When upgrading a VMware vSphere Kubernetes Service (VKS) cluster to version 3.6 (as part of a VCF 9.1 upgrade), the cluster reconciliation may fail if the environment has been transitioned from Single-Zone to Multi-Zone. The Cluster status reports TopologyReconciled: False.
Symptoms:
Running kubectl describe cluster <Cluster Name> returns the following:
Status:
Conditions:
Last Transition Time: 2026-01-08T17:16:34Z
Message: error computing the desired state of the Cluster topology: failed to apply patches: failed to generate patches for patch "default": failed to call extension handler "generate-patches.runtime-extension": got failure response
Reason: TopologyReconcileFailed
Severity: Error
Status: False
Type: TopologyReconciled
The runtime-extension-controller-manager logs contain the following denial from the admission webhook: 2026-01-09T06:01:30 handler.go:129] "error during patch generation" err="unable to patch cluster with resolved KR data: admission webhook \"capi.validating.tanzukubernetescluster.run.tanzu.vmware.com\" denied the request: spec.topology.workers.machineDeployments[0].variables.volumes[0].storageClass: Invalid value: \"<StorageClass Name>\": StorageClass \"<StorageClass Name>\" uses \"Immediate\" binding mode; WaitForFirstConsumer (latebinding suffix) binding mode is required in multi-zone environment if no failureDomain is specified for MachineDeployment \"<Node Pool Name>\" at path spec.topology.workers.machineDeployments[0]"

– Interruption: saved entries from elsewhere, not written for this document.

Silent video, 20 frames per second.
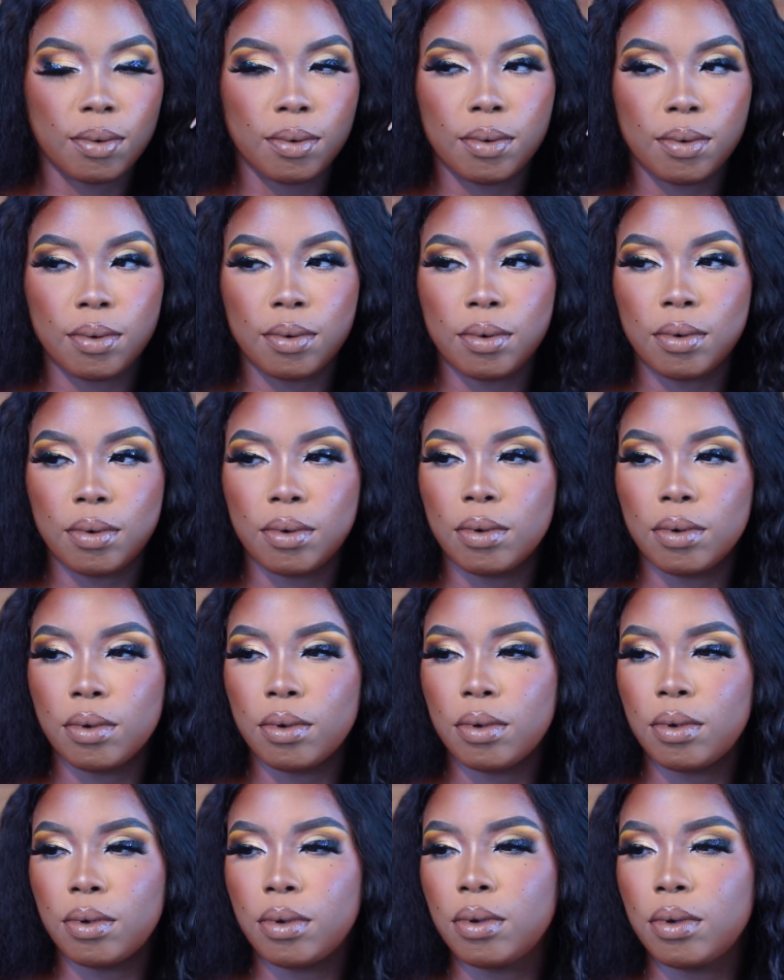I would
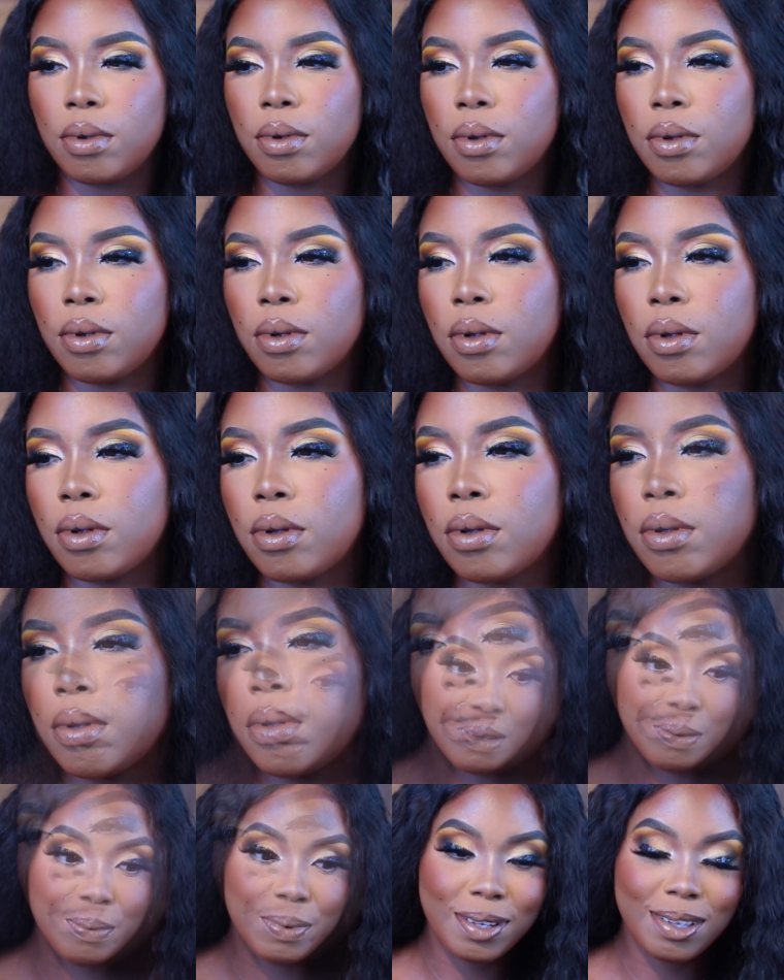never do my
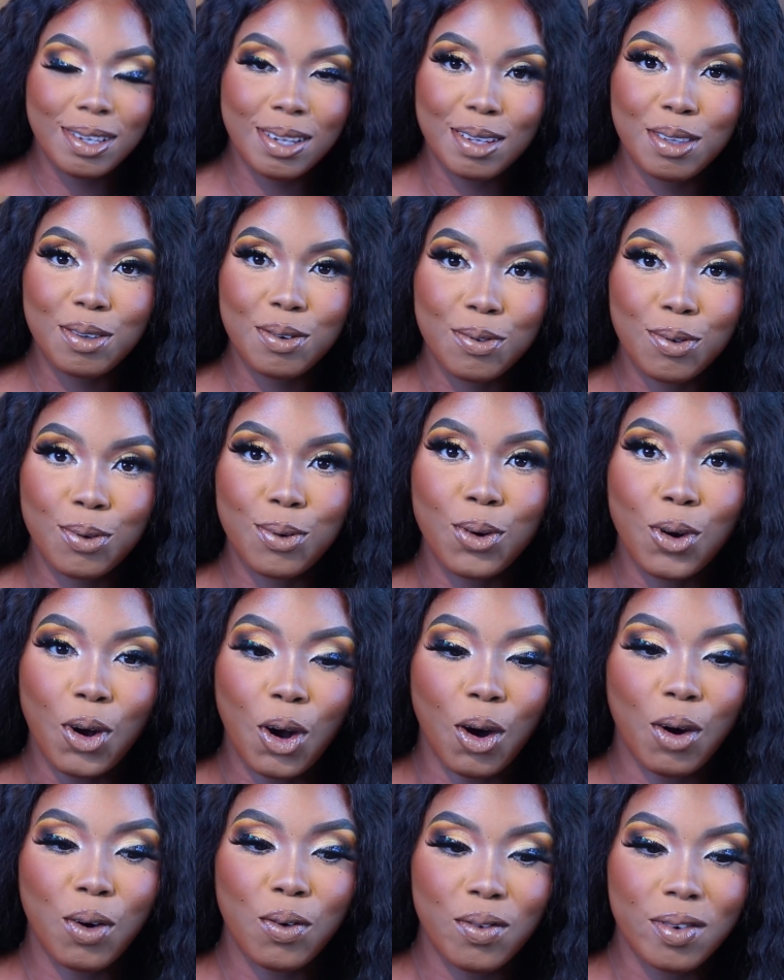makeup to be this full
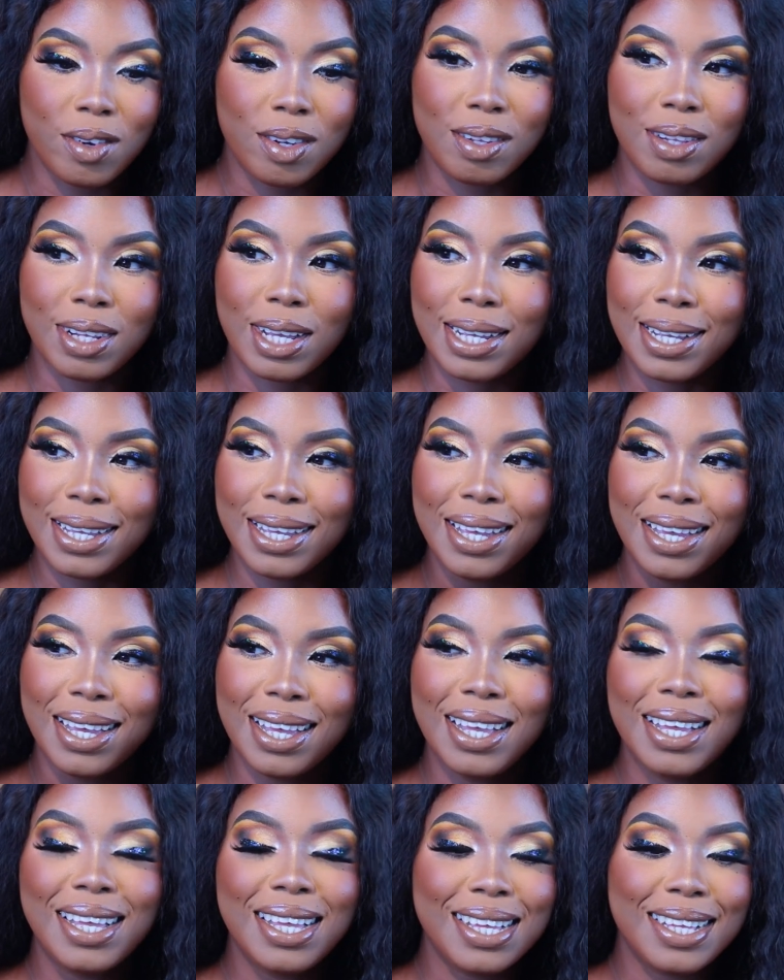coverage. Like,
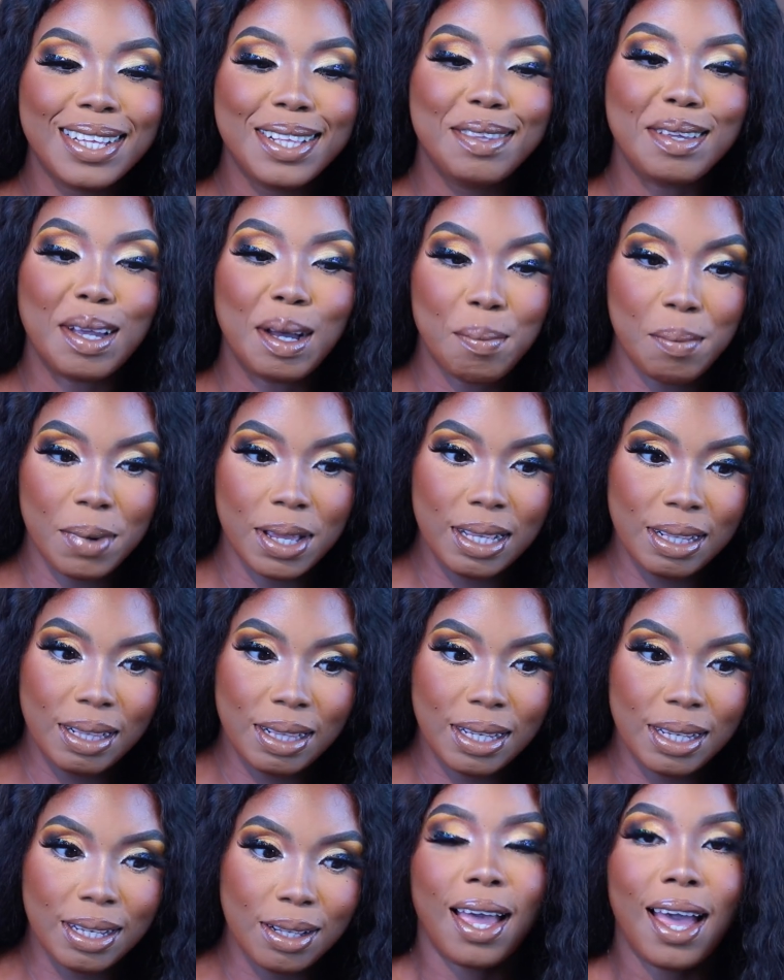it's
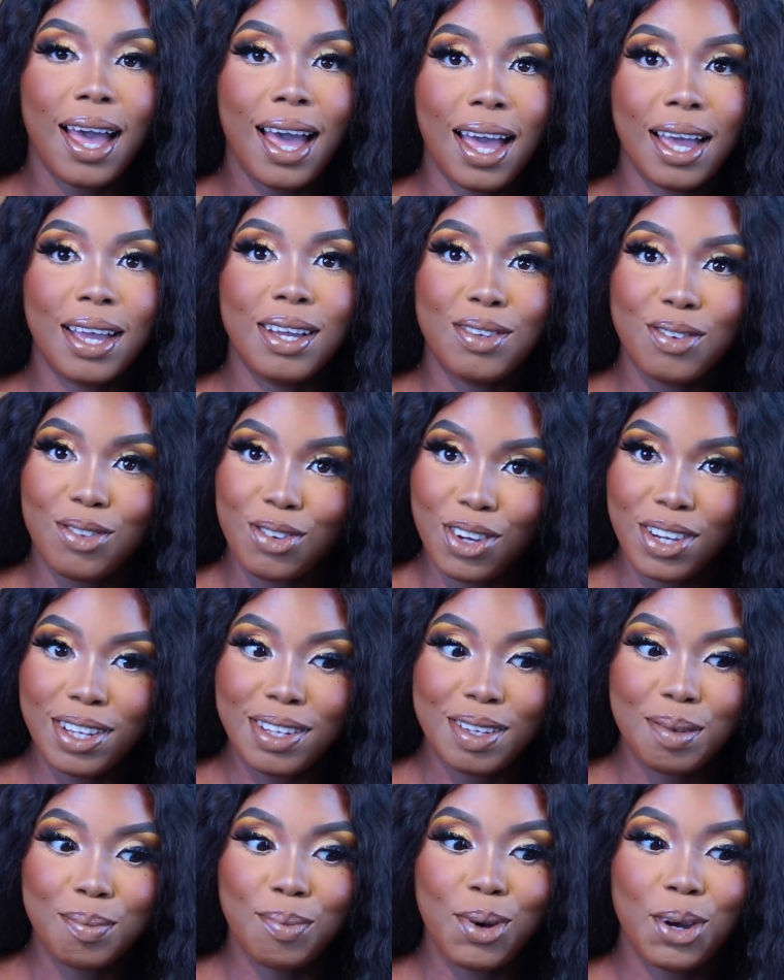amazing. I
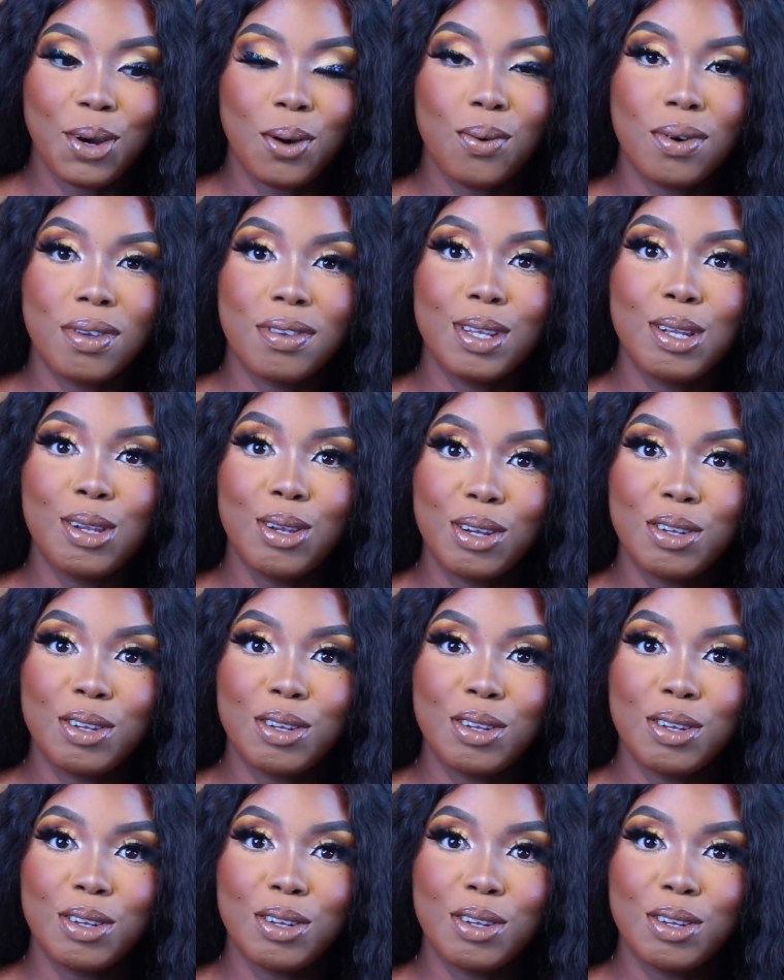enjoyed it, but it was a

VMware Cloud Foundation 9.1
VMware vSphere Kubernetes Service (VKS) 3.6
Supervisor configured with Multi-Zone support
Starting with VKS 3.6, enhanced validation is enforced via the Runtime Extension during cluster updates/upgrades. In a Multi-Zone setup, StorageClasses must use WaitForFirstConsumer (WFFC) binding mode to ensure volumes are provisioned in the correct availability zone. If a cluster was originally created in a Single-Zone environment using "Immediate" binding and subsequently moved to a Multi-Zone environment, the upgrade-triggered patch will fail this validation.
To resolve this issue, the Cluster specification must be updated to meet Multi-Zone requirements. Note that these changes will trigger a rolling update of the node pools.
Identify affected clusters: Check for clusters with TopologyReconciled: False following the VKS 3.6 upgrade.
Modify Cluster Specification:
Option 1 (Recommended): Update the storageClass for the affected Node Pools to use a version with the -latebinding suffix (which uses WaitForFirstConsumer binding).
Option 2: Explicitly define a failureDomain within the machineDeployments section of the Cluster spec for each node pool.
Apply Changes: Save the updated Cluster configuration. The Runtime Extension will successfully generate patches, and the cluster will proceed with a rolling update to reconcile the new topology.
This validation is intended to prevent persistent volume binding failures that occur when an "Immediate" volume is provisioned in a zone that does not match the node where the pod is eventually scheduled.